** Input for this task follows **

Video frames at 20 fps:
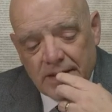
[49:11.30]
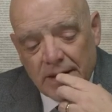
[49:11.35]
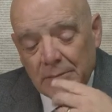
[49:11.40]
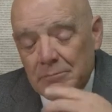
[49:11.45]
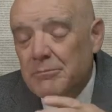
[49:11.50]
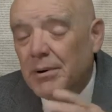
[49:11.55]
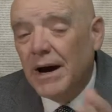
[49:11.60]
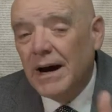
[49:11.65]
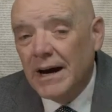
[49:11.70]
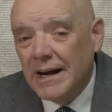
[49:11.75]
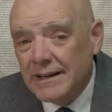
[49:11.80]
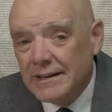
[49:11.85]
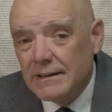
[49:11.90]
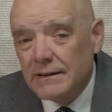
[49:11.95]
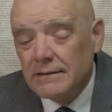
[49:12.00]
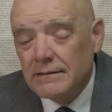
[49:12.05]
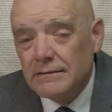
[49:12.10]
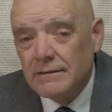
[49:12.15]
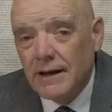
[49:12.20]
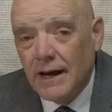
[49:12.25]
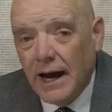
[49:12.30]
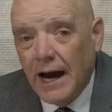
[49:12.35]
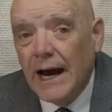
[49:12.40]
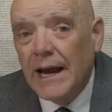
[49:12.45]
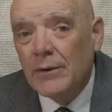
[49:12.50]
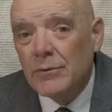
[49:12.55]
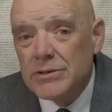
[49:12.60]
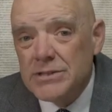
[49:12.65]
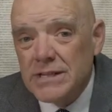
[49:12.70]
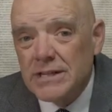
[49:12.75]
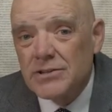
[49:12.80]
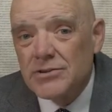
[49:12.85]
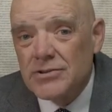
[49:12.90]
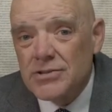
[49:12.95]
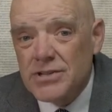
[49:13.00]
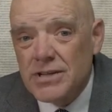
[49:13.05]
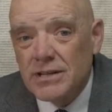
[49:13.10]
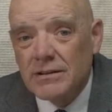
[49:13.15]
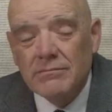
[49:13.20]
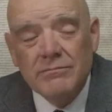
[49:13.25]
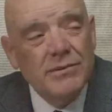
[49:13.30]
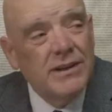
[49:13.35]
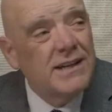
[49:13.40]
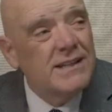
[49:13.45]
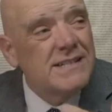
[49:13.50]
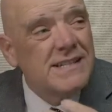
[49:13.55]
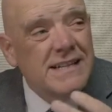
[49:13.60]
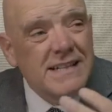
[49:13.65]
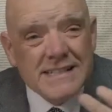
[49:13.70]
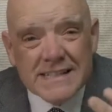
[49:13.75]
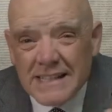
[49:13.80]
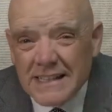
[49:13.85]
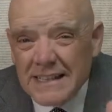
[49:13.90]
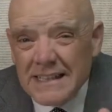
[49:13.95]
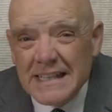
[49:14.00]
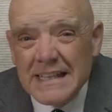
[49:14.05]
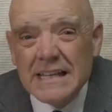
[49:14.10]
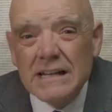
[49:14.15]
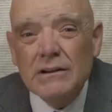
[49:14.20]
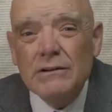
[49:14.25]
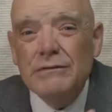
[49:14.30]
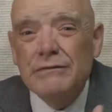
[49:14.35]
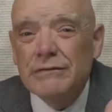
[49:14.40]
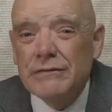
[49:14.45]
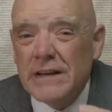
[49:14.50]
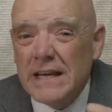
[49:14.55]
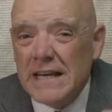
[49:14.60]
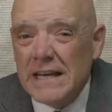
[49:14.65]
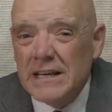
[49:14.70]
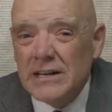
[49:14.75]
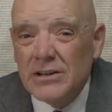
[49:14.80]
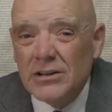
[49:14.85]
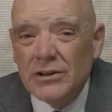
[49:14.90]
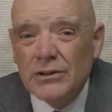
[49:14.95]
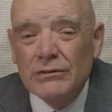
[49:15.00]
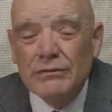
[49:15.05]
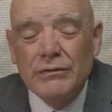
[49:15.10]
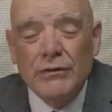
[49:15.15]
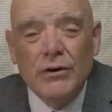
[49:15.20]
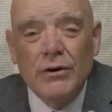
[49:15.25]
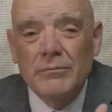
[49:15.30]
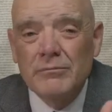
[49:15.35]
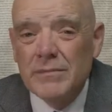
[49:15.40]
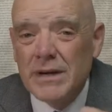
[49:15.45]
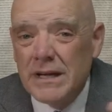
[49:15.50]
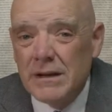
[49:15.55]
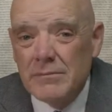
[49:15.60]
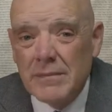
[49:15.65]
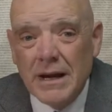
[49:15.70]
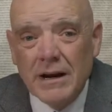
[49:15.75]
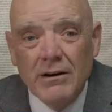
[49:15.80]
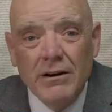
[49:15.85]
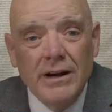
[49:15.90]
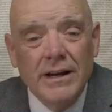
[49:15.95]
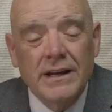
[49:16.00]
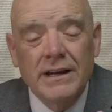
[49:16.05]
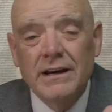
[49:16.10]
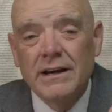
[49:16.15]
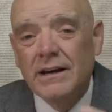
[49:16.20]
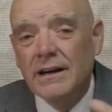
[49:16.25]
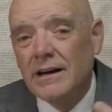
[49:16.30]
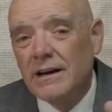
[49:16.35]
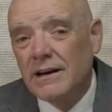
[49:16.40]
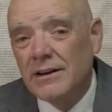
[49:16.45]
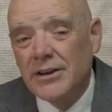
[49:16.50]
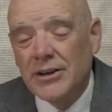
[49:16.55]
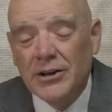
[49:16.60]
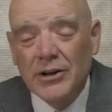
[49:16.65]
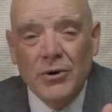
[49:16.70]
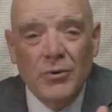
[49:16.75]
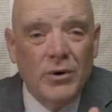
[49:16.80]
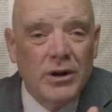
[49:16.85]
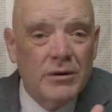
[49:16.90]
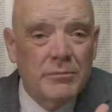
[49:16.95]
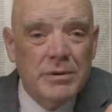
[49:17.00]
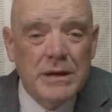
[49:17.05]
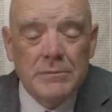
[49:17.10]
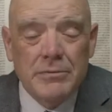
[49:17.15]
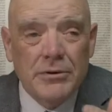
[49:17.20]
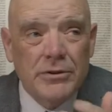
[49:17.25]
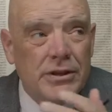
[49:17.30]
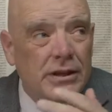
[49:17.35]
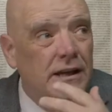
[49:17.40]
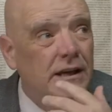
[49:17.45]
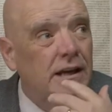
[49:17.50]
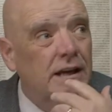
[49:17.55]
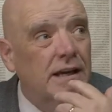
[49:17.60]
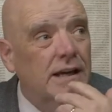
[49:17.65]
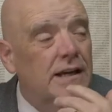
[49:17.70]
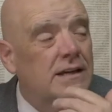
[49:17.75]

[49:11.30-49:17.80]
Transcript: but Iowa's interesting because it gets a little feel for mid America, you know, what are people thinking?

** End of Input for this task **

_Your objective_. Exactly as written, copy the entries above without their pictures.

_Task response_.
Video frames at 20 fps:
[49:11.30]
[49:11.35]
[49:11.40]
[49:11.45]
[49:11.50]
[49:11.55]
[49:11.60]
[49:11.65]
[49:11.70]
[49:11.75]
[49:11.80]
[49:11.85]
[49:11.90]
[49:11.95]
[49:12.00]
[49:12.05]
[49:12.10]
[49:12.15]
[49:12.20]
[49:12.25]
[49:12.30]
[49:12.35]
[49:12.40]
[49:12.45]
[49:12.50]
[49:12.55]
[49:12.60]
[49:12.65]
[49:12.70]
[49:12.75]
[49:12.80]
[49:12.85]
[49:12.90]
[49:12.95]
[49:13.00]
[49:13.05]
[49:13.10]
[49:13.15]
[49:13.20]
[49:13.25]
[49:13.30]
[49:13.35]
[49:13.40]
[49:13.45]
[49:13.50]
[49:13.55]
[49:13.60]
[49:13.65]
[49:13.70]
[49:13.75]
[49:13.80]
[49:13.85]
[49:13.90]
[49:13.95]
[49:14.00]
[49:14.05]
[49:14.10]
[49:14.15]
[49:14.20]
[49:14.25]
[49:14.30]
[49:14.35]
[49:14.40]
[49:14.45]
[49:14.50]
[49:14.55]
[49:14.60]
[49:14.65]
[49:14.70]
[49:14.75]
[49:14.80]
[49:14.85]
[49:14.90]
[49:14.95]
[49:15.00]
[49:15.05]
[49:15.10]
[49:15.15]
[49:15.20]
[49:15.25]
[49:15.30]
[49:15.35]
[49:15.40]
[49:15.45]
[49:15.50]
[49:15.55]
[49:15.60]
[49:15.65]
[49:15.70]
[49:15.75]
[49:15.80]
[49:15.85]
[49:15.90]
[49:15.95]
[49:16.00]
[49:16.05]
[49:16.10]
[49:16.15]
[49:16.20]
[49:16.25]
[49:16.30]
[49:16.35]
[49:16.40]
[49:16.45]
[49:16.50]
[49:16.55]
[49:16.60]
[49:16.65]
[49:16.70]
[49:16.75]
[49:16.80]
[49:16.85]
[49:16.90]
[49:16.95]
[49:17.00]
[49:17.05]
[49:17.10]
[49:17.15]
[49:17.20]
[49:17.25]
[49:17.30]
[49:17.35]
[49:17.40]
[49:17.45]
[49:17.50]
[49:17.55]
[49:17.60]
[49:17.65]
[49:17.70]
[49:17.75]

[49:11.30-49:17.80]
Transcript: but Iowa's interesting because it gets a little feel for mid America, you know, what are people thinking?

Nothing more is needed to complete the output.